China’s Ministry of Commerce responded by saying Washington should “stop interfering” in its domestic affairs, and remove the companies from the Entity List “as soon as possible”.

“China will also take all necessary measures to resolutely safeguard China’s own interests,” a ministry spokesperson was quoted as saying by CNBC.

Those developments had a dampening effect on sentiment ahead of high-level trade talks between Beijing and Washington, set to kick off in the US federal capital on Thursday.

The US is set to raise punitive tariffs on $250bn of Chinese goods to 30% from 25% on 15 October, with Donald Trump confirming that the rise will go ahead if the two sides do not make progress in the coming trade talks.

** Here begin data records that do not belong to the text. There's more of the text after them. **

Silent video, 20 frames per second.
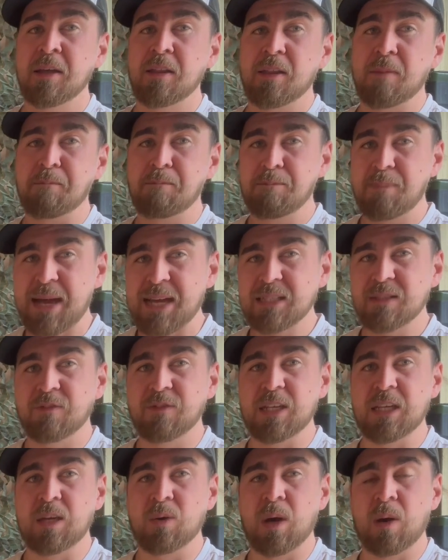the best
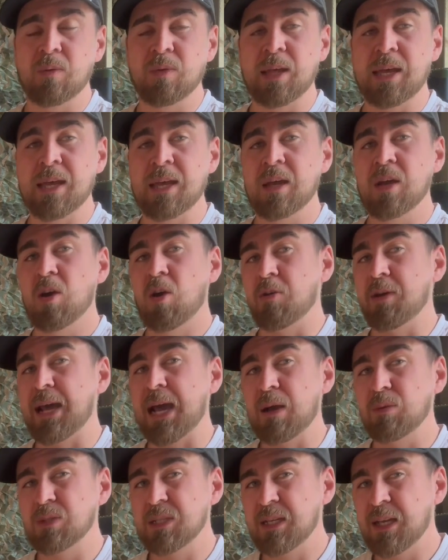video out there on
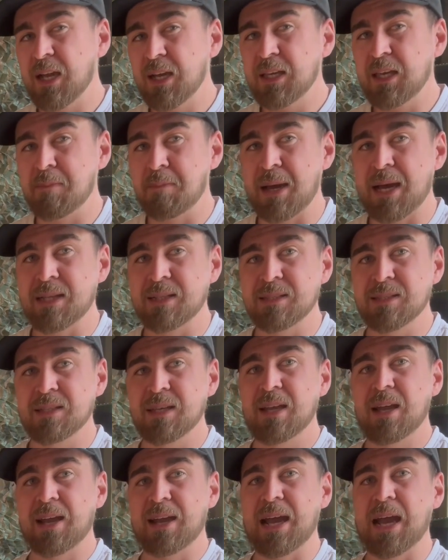how to cut your bands
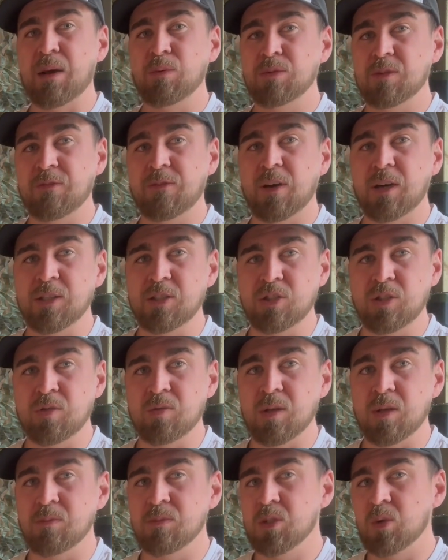and how to fine tune them.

Oil prices were higher as the region went to bed, with Brent crude last up 1.12% to $58.90 per barrel, and West Texas Intermediate rising 1.05% to $53.19.

In Australia, the S&P/ASX 200 was 0.71% weaker at 6,546.70, while across the Tasman Sea, New Zealand’s S&P/NZX 50 was 0.7% lower at 10,940.86.

Both of the down under dollars were stronger on the greenback, with the Aussie last ahead 0.25% at AUD 1.4825, and the Kiwi advancing 0.28% to NZD 1.5835.